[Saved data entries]
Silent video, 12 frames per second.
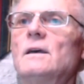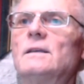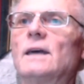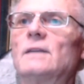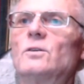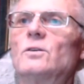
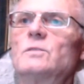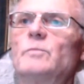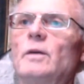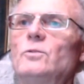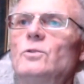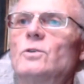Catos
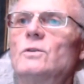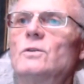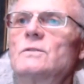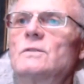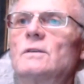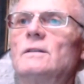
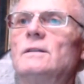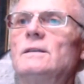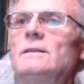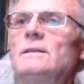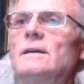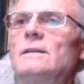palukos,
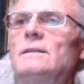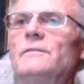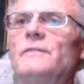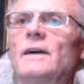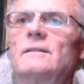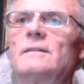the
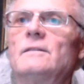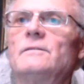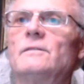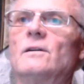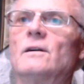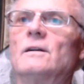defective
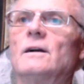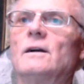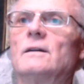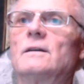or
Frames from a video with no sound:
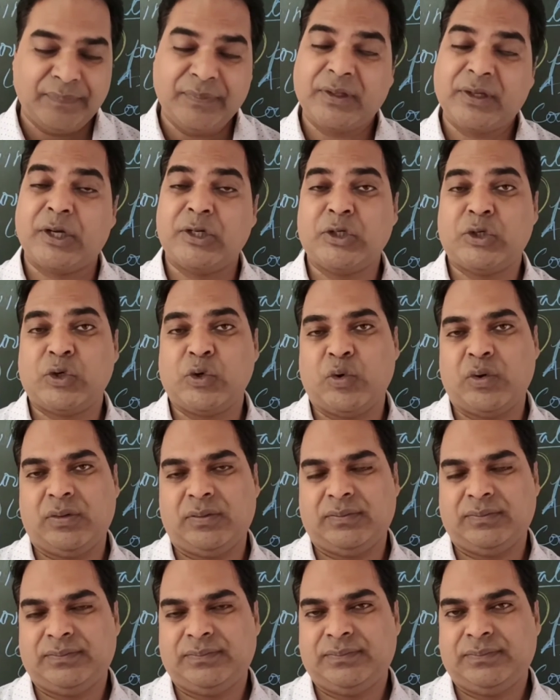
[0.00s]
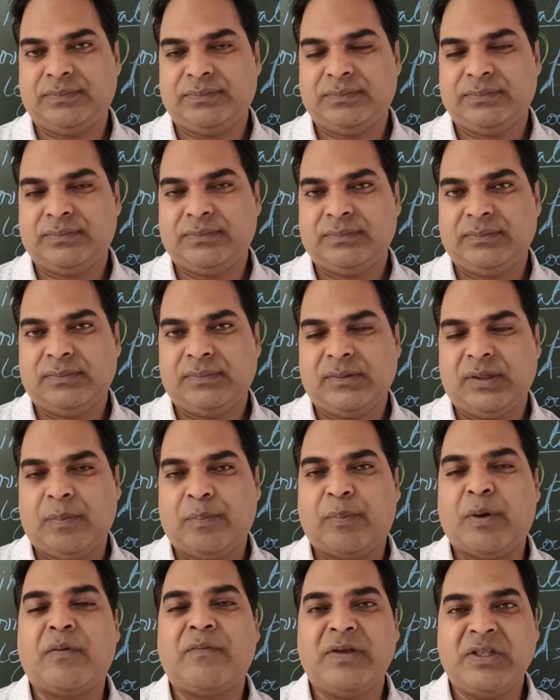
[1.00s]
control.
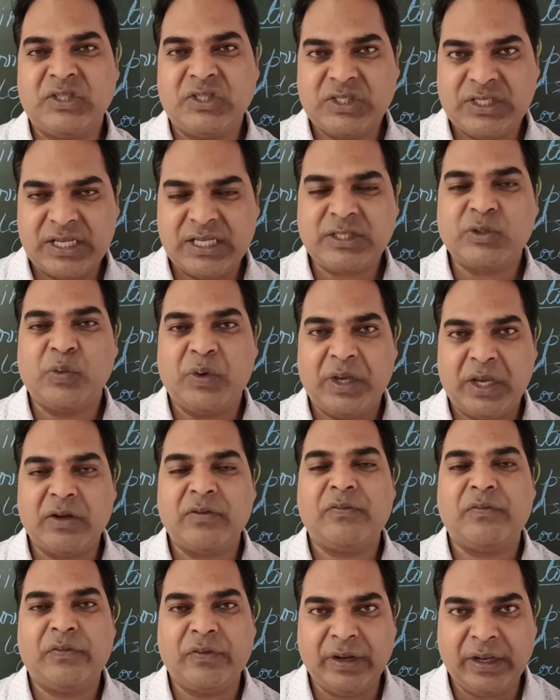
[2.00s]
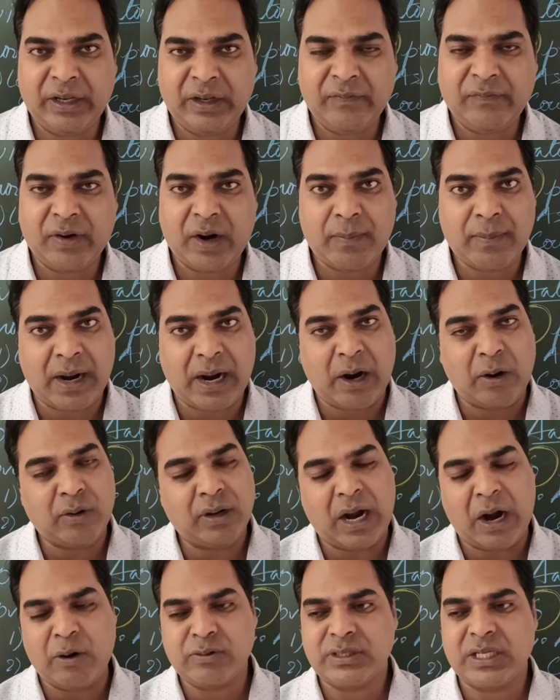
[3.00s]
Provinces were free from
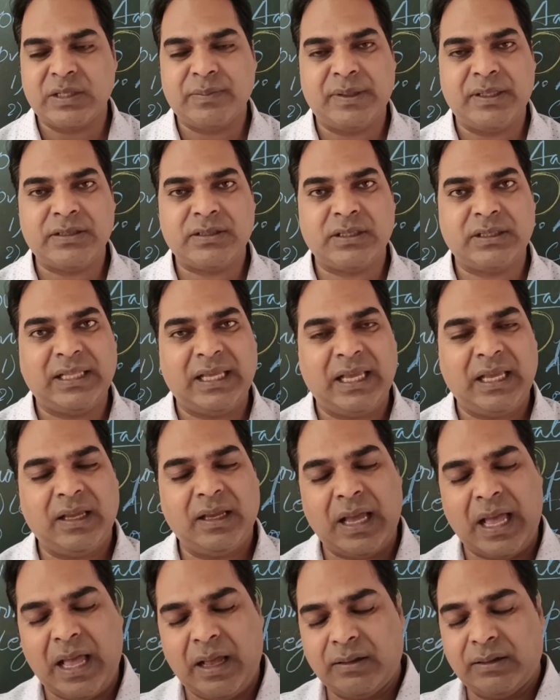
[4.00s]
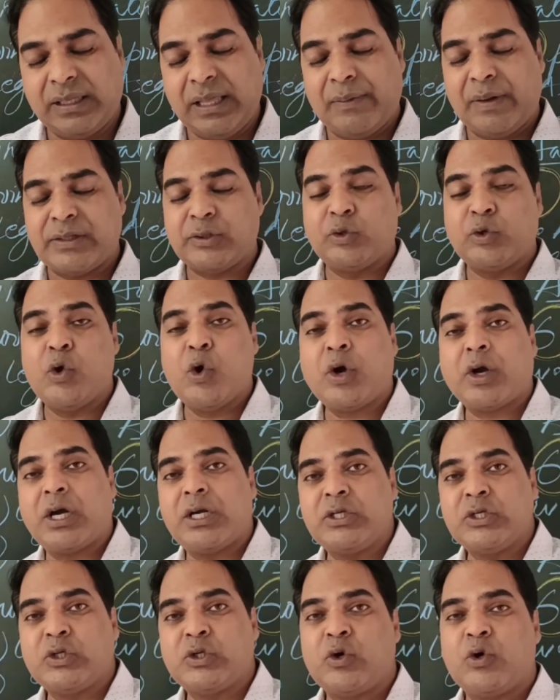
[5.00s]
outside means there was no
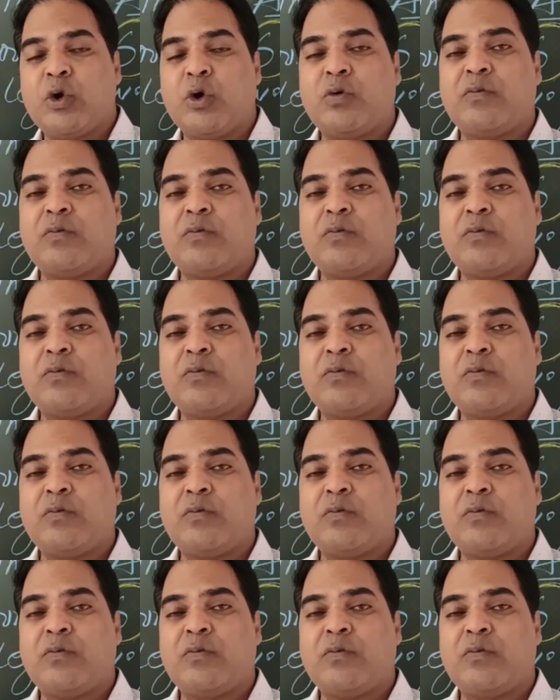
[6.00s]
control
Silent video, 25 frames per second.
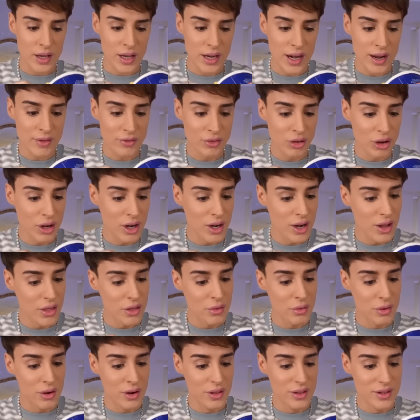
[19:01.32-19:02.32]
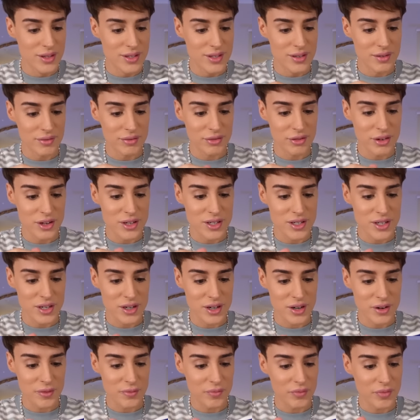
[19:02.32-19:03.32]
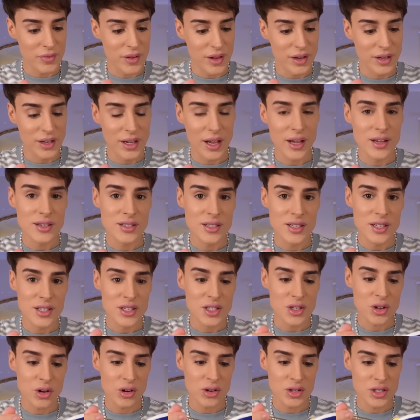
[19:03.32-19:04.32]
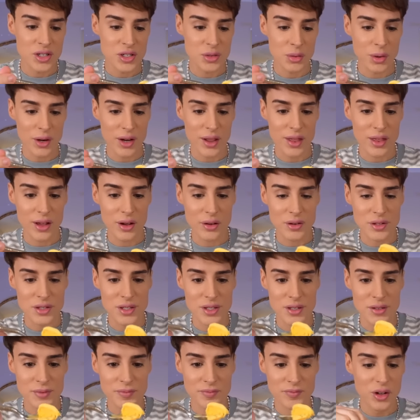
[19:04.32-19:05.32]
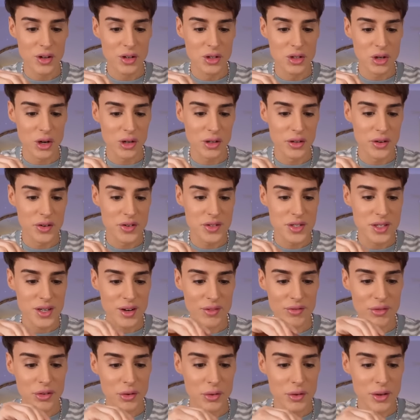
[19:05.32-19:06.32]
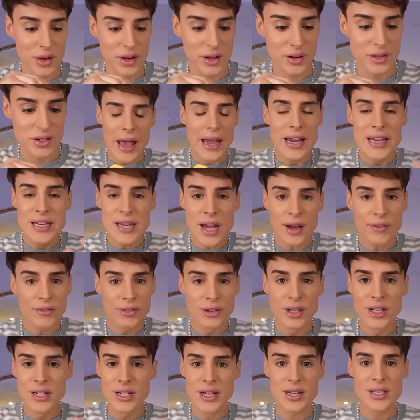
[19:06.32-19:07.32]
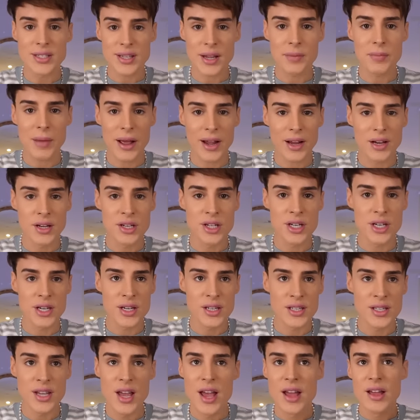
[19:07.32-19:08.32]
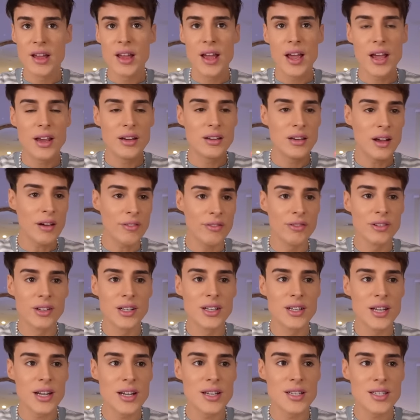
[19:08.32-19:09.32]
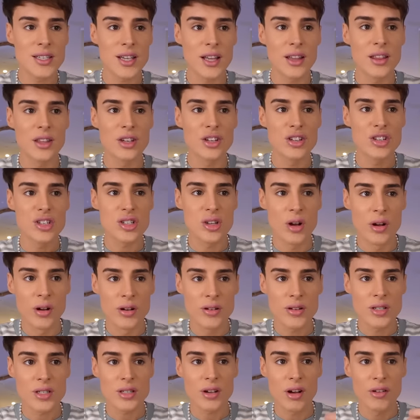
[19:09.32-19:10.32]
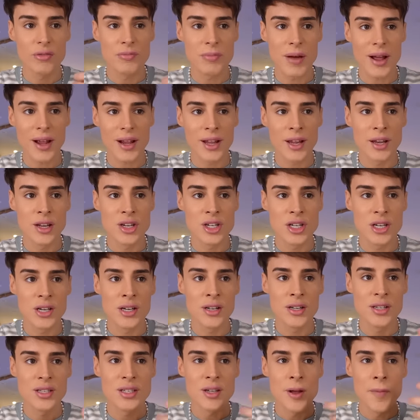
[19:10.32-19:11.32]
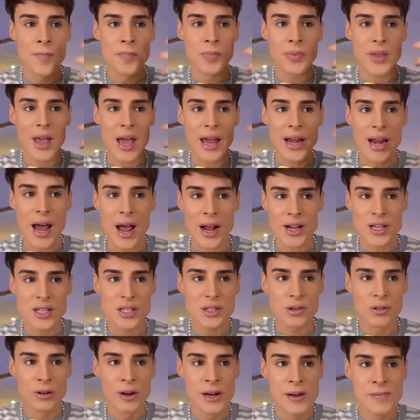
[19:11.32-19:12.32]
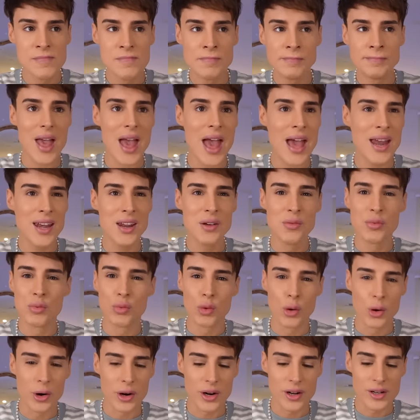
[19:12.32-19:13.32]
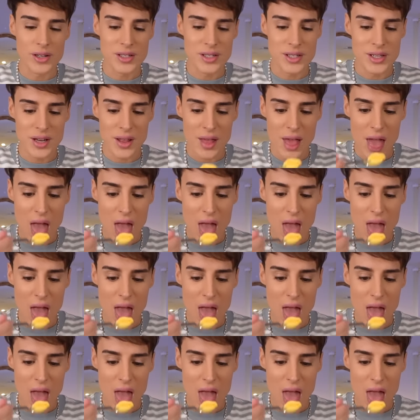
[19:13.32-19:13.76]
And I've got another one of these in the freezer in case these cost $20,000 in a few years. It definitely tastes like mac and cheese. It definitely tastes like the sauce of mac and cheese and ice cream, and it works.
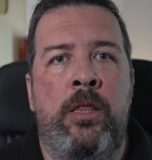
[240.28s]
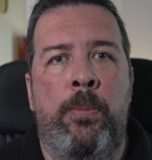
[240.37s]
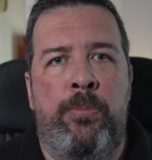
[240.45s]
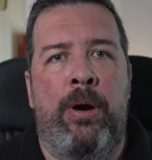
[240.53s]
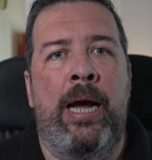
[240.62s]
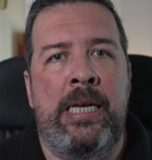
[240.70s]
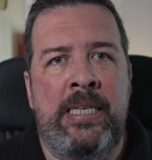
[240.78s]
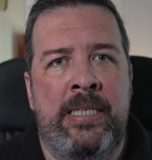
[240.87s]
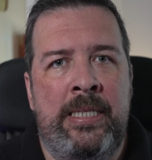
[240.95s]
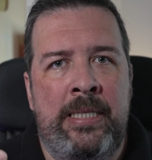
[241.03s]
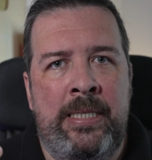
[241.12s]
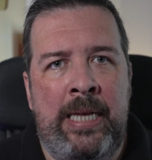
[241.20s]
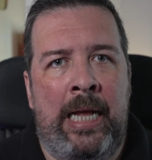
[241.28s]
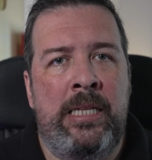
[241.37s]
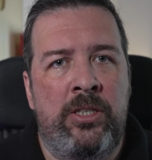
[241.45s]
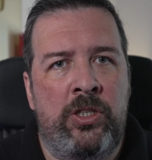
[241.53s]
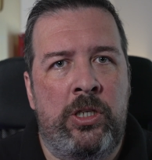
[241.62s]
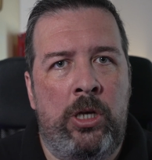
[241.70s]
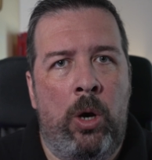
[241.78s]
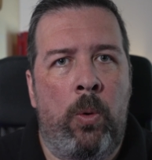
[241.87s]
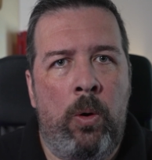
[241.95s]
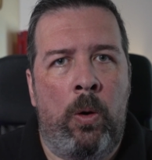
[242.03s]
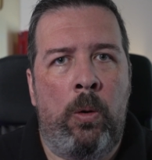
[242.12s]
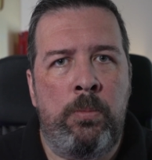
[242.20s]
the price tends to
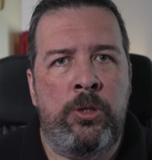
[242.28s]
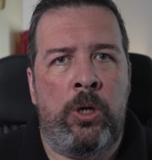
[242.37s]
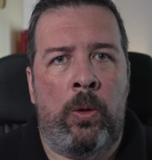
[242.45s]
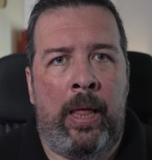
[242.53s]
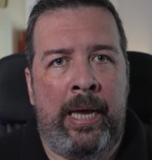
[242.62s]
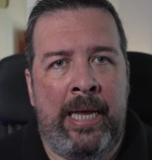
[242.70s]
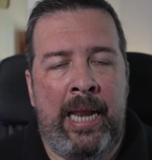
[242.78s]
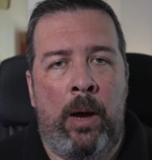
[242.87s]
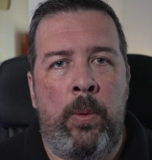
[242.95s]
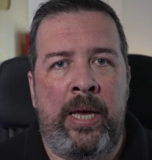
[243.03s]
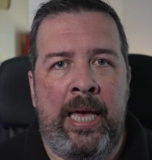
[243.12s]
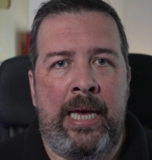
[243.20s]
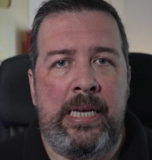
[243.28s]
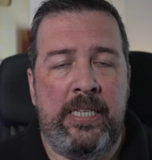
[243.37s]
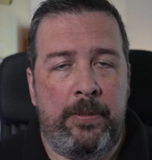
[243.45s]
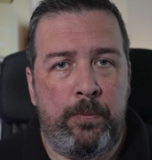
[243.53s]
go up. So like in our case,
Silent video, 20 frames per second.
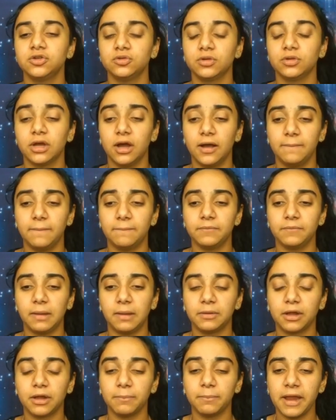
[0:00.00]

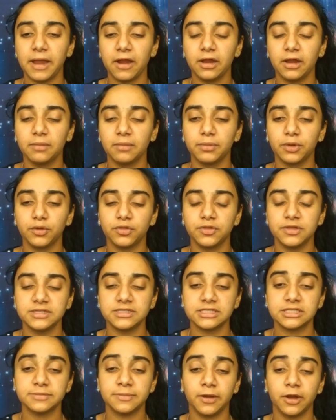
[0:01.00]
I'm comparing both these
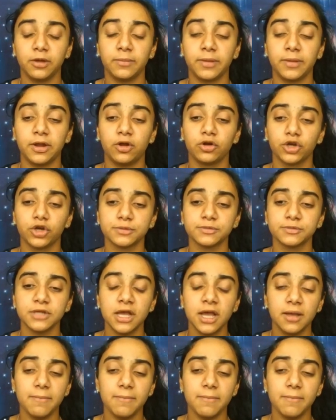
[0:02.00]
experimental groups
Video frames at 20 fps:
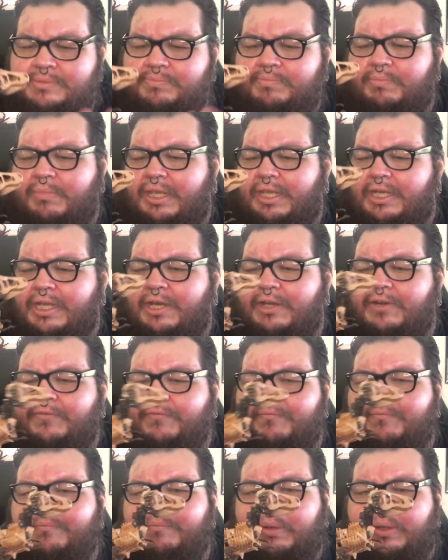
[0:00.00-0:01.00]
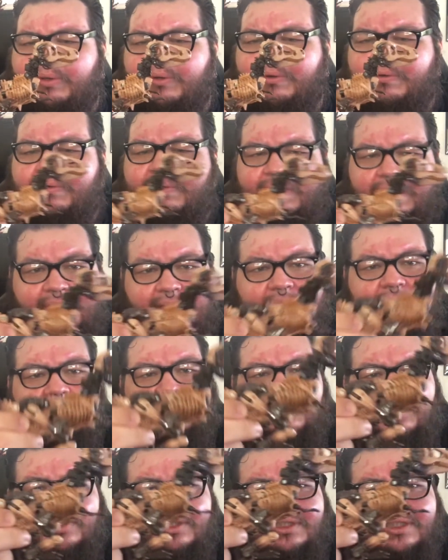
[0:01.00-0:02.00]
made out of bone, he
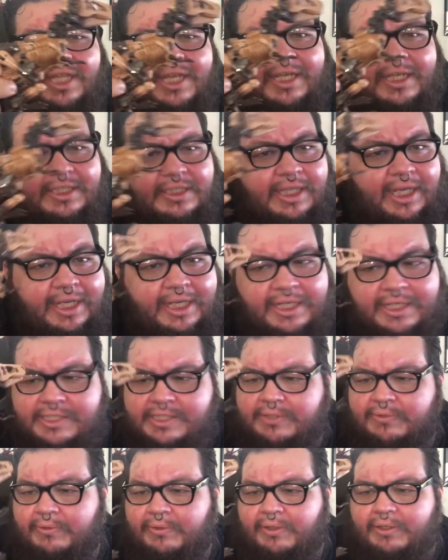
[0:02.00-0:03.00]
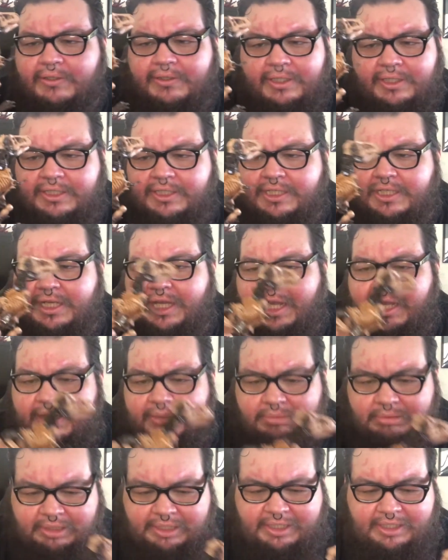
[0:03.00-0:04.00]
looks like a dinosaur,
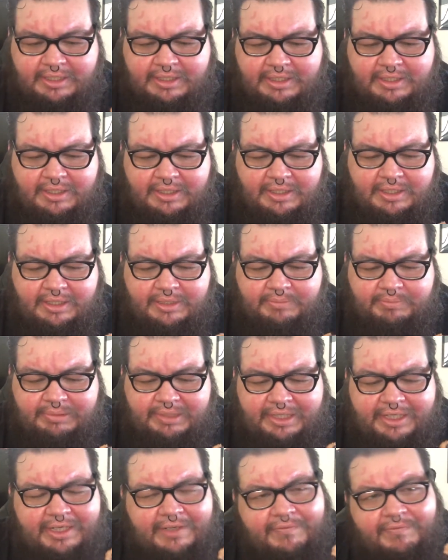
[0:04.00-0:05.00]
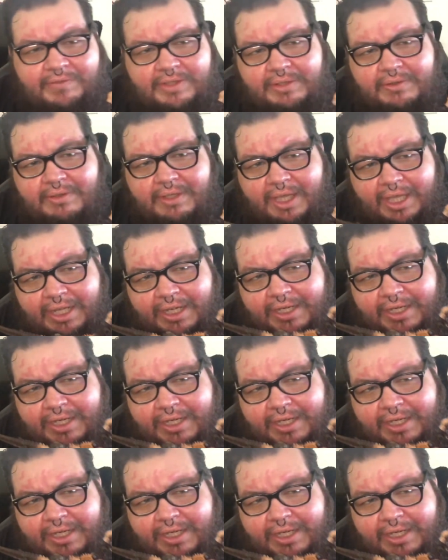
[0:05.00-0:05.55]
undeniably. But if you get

Task item: Since only the text is wanted, repeat all the records above exactly and omit the pictures.

Output for this task:
Silent video, 12 frames per second.
Catos
palukos,
the
defective
or
Frames from a video with no sound:
[0.00s]
[1.00s]
control.
[2.00s]
[3.00s]
Provinces were free from
[4.00s]
[5.00s]
outside means there was no
[6.00s]
control
Silent video, 25 frames per second.
[19:01.32-19:02.32]
[19:02.32-19:03.32]
[19:03.32-19:04.32]
[19:04.32-19:05.32]
[19:05.32-19:06.32]
[19:06.32-19:07.32]
[19:07.32-19:08.32]
[19:08.32-19:09.32]
[19:09.32-19:10.32]
[19:10.32-19:11.32]
[19:11.32-19:12.32]
[19:12.32-19:13.32]
[19:13.32-19:13.76]
And I've got another one of these in the freezer in case these cost $20,000 in a few years. It definitely tastes like mac and cheese. It definitely tastes like the sauce of mac and cheese and ice cream, and it works.
[240.28s]
[240.37s]
[240.45s]
[240.53s]
[240.62s]
[240.70s]
[240.78s]
[240.87s]
[240.95s]
[241.03s]
[241.12s]
[241.20s]
[241.28s]
[241.37s]
[241.45s]
[241.53s]
[241.62s]
[241.70s]
[241.78s]
[241.87s]
[241.95s]
[242.03s]
[242.12s]
[242.20s]
the price tends to
[242.28s]
[242.37s]
[242.45s]
[242.53s]
[242.62s]
[242.70s]
[242.78s]
[242.87s]
[242.95s]
[243.03s]
[243.12s]
[243.20s]
[243.28s]
[243.37s]
[243.45s]
[243.53s]
go up. So like in our case,
Silent video, 20 frames per second.
[0:00.00]

[0:01.00]
I'm comparing both these
[0:02.00]
experimental groups
Video frames at 20 fps:
[0:00.00-0:01.00]
[0:01.00-0:02.00]
made out of bone, he
[0:02.00-0:03.00]
[0:03.00-0:04.00]
looks like a dinosaur,
[0:04.00-0:05.00]
[0:05.00-0:05.55]
undeniably. But if you get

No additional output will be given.